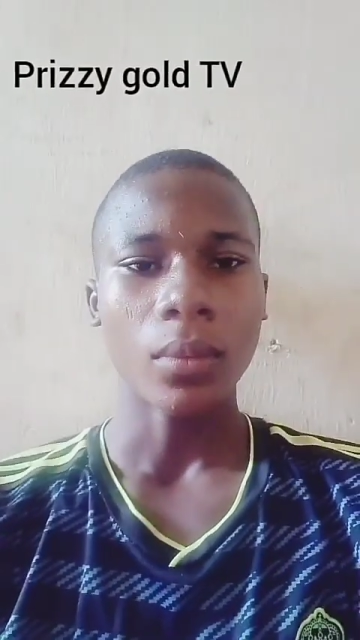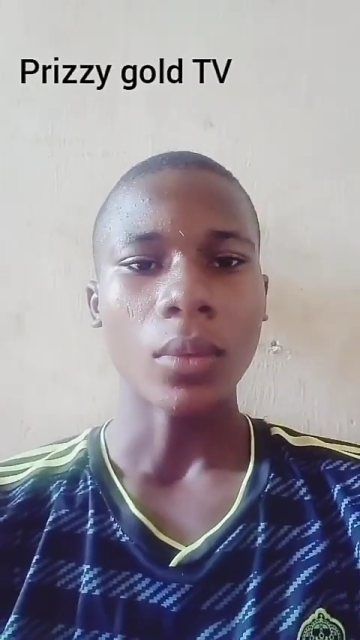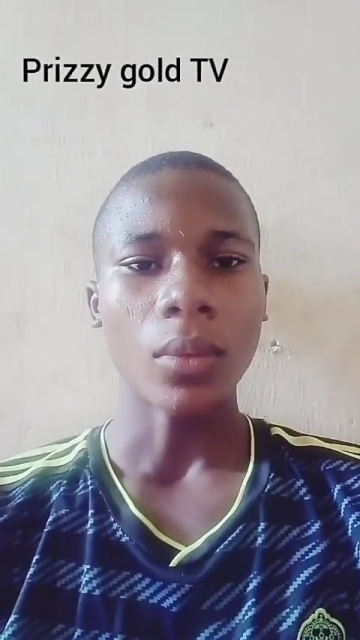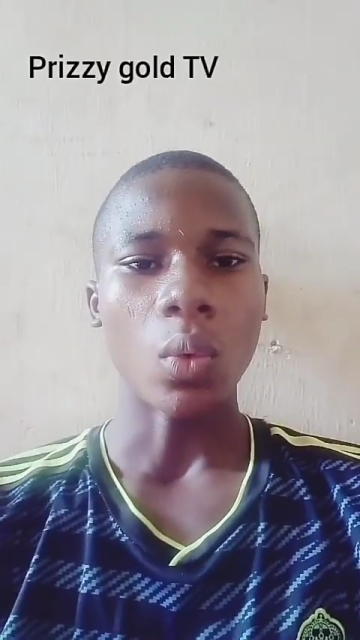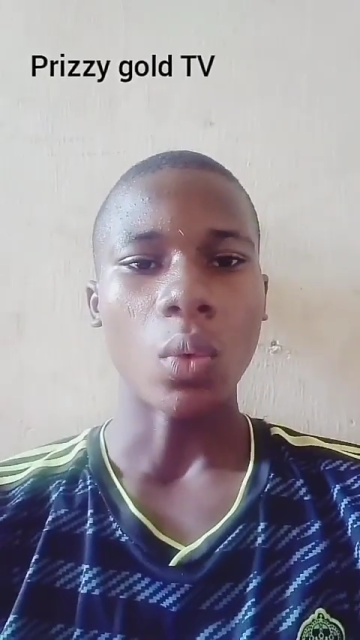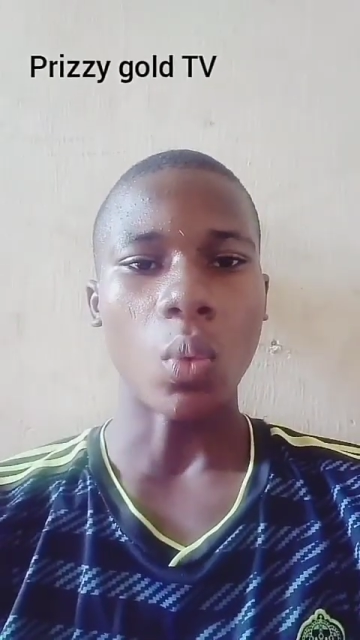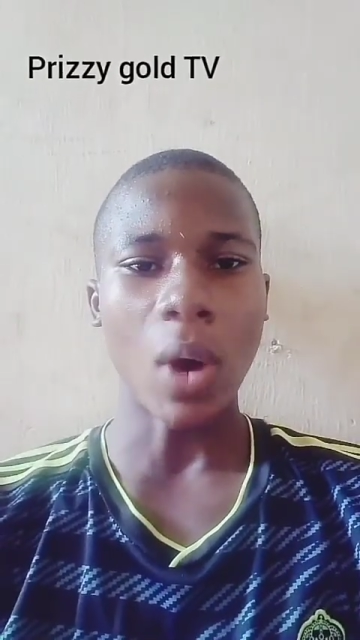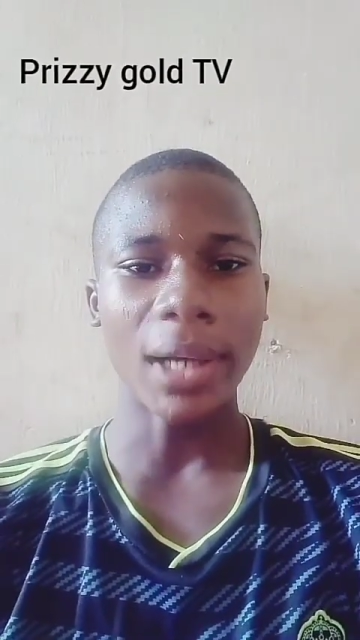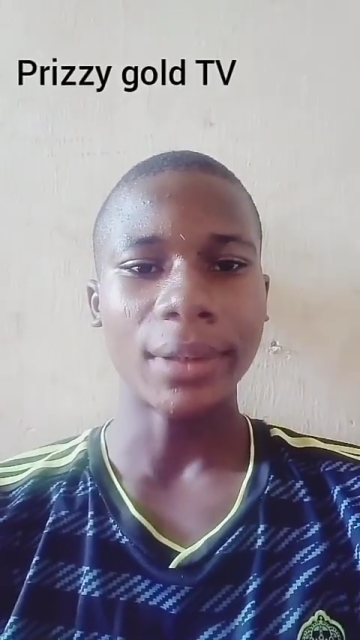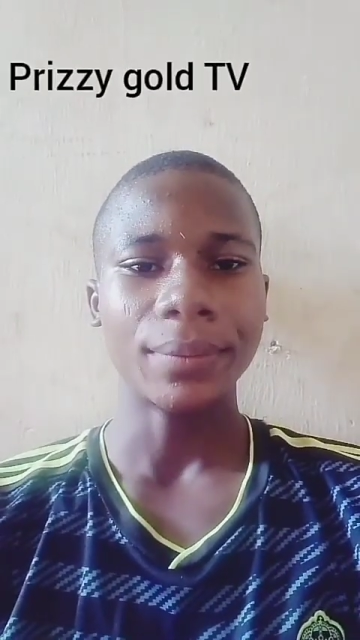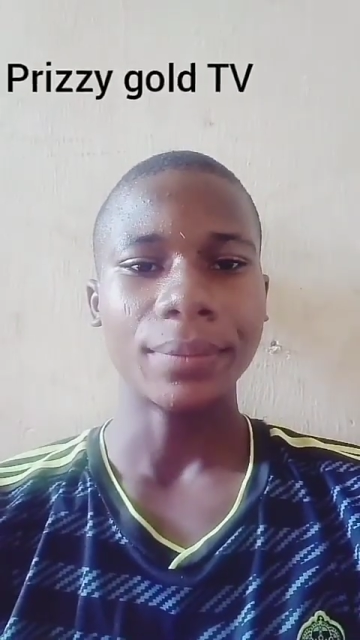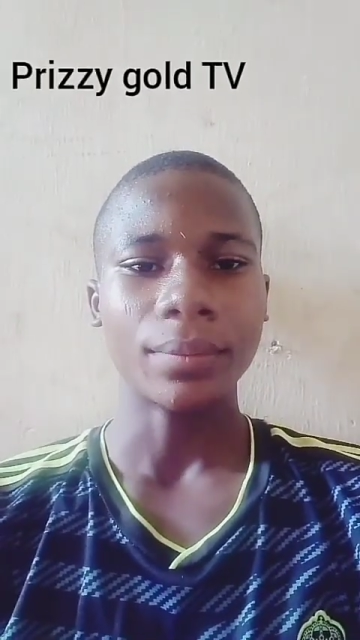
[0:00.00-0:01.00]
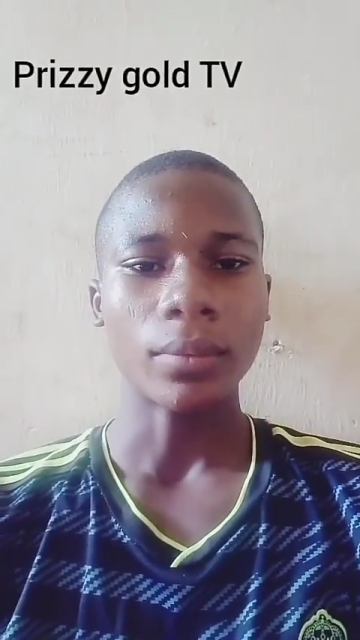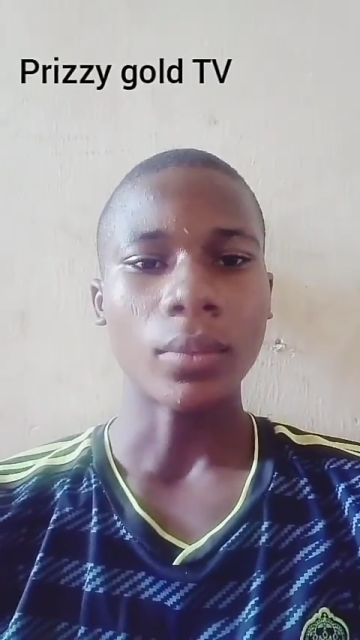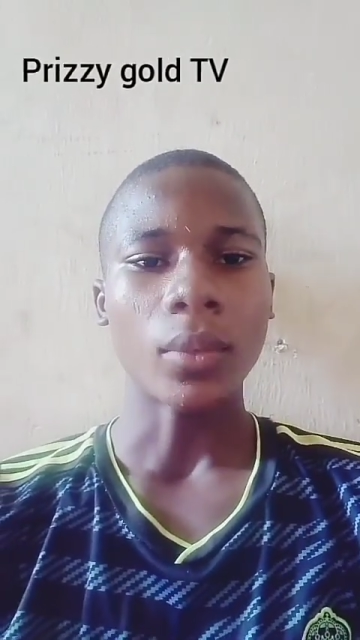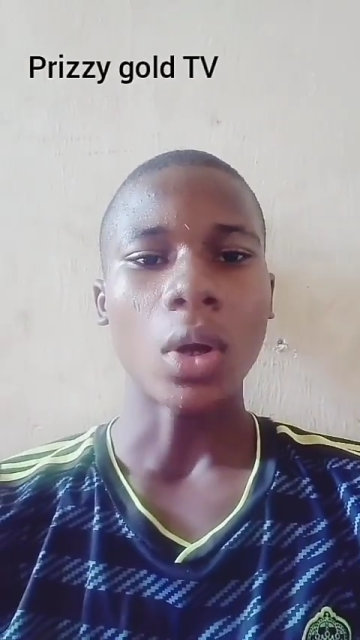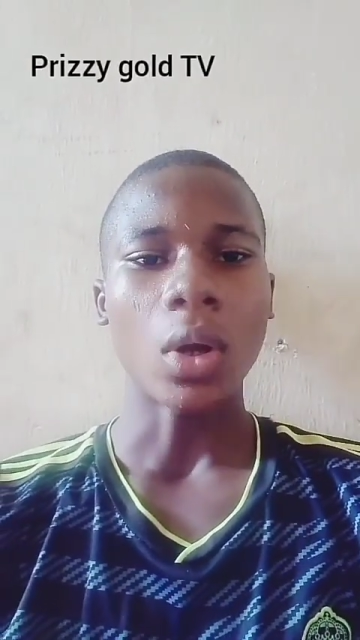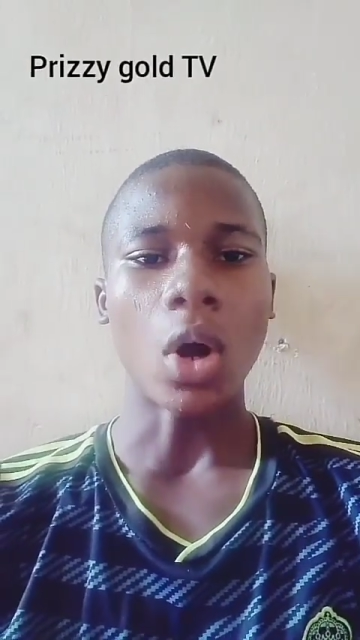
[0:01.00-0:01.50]
1.
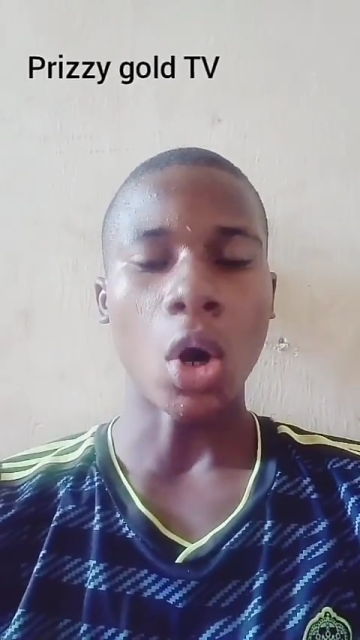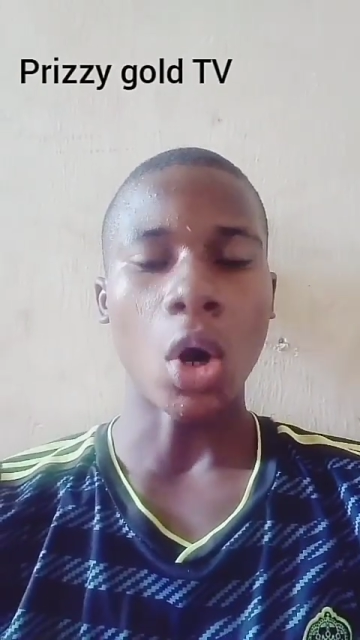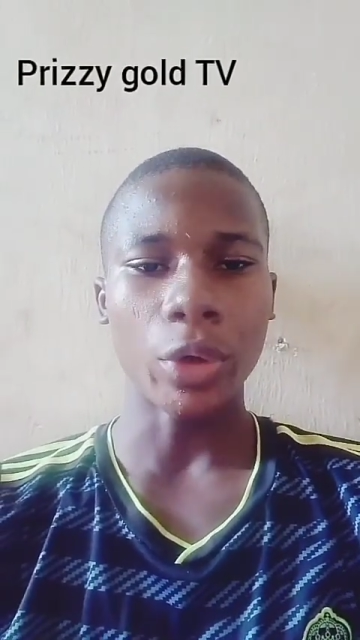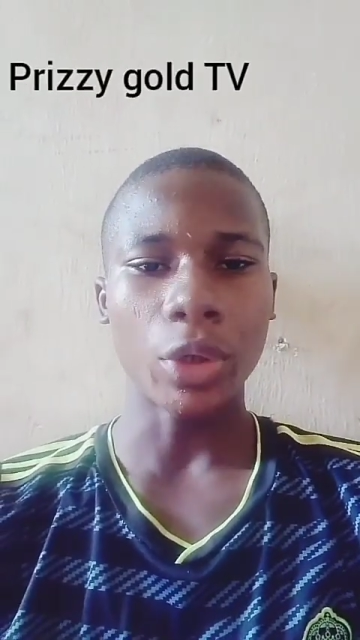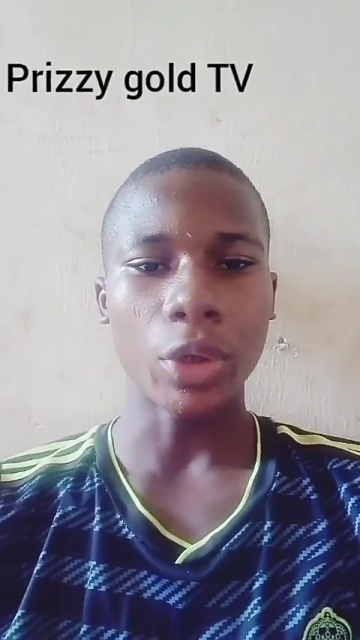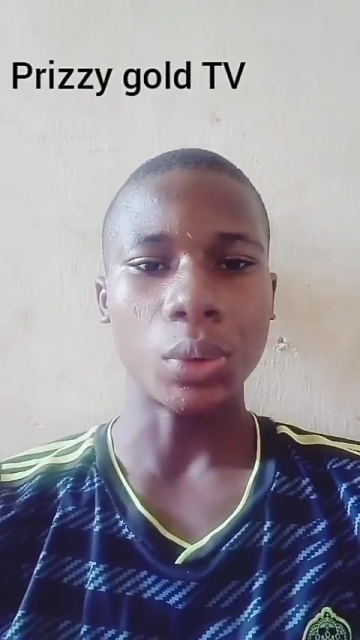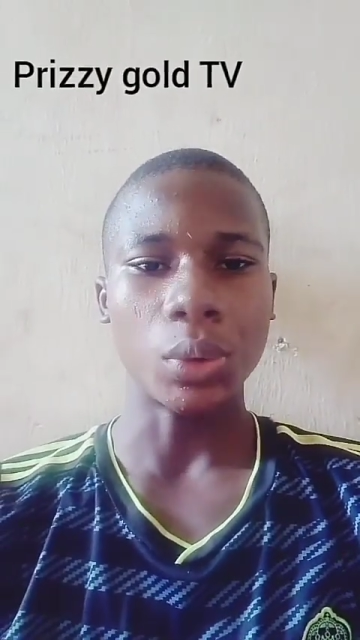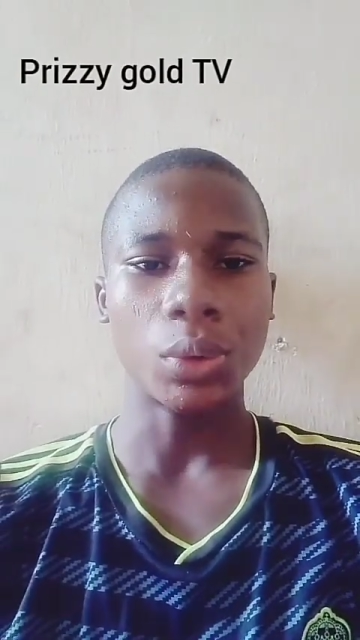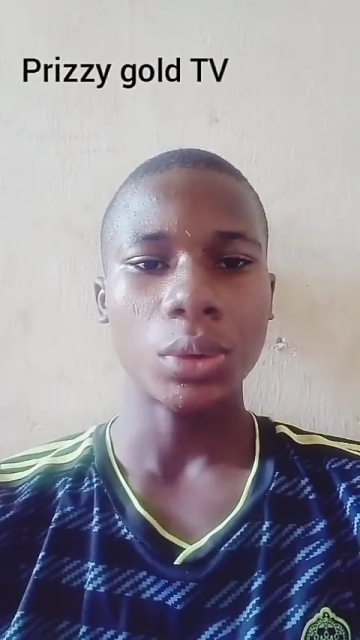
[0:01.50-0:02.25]
Auricles.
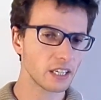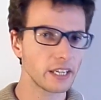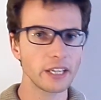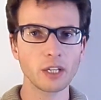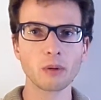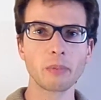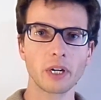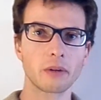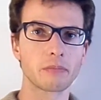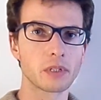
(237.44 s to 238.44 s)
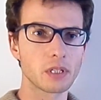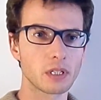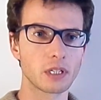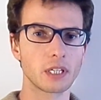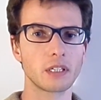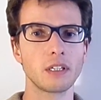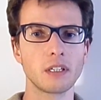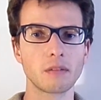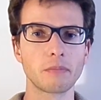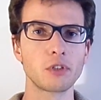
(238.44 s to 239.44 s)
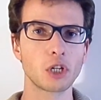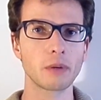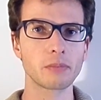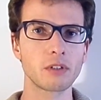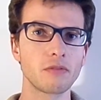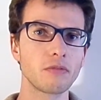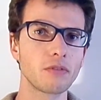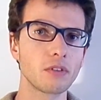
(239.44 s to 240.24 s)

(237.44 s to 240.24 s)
In berms and in jumps, if you feel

────────────────────

▶ Task details
Give back only the lines from the one that carries "[0:01.50-0:02.25]" through the final line above, both included. Drop all pictures.

▶ Reply
[0:01.50-0:02.25]
Auricles.
(237.44 s to 238.44 s)
(238.44 s to 239.44 s)
(239.44 s to 240.24 s)

(237.44 s to 240.24 s)
In berms and in jumps, if you feel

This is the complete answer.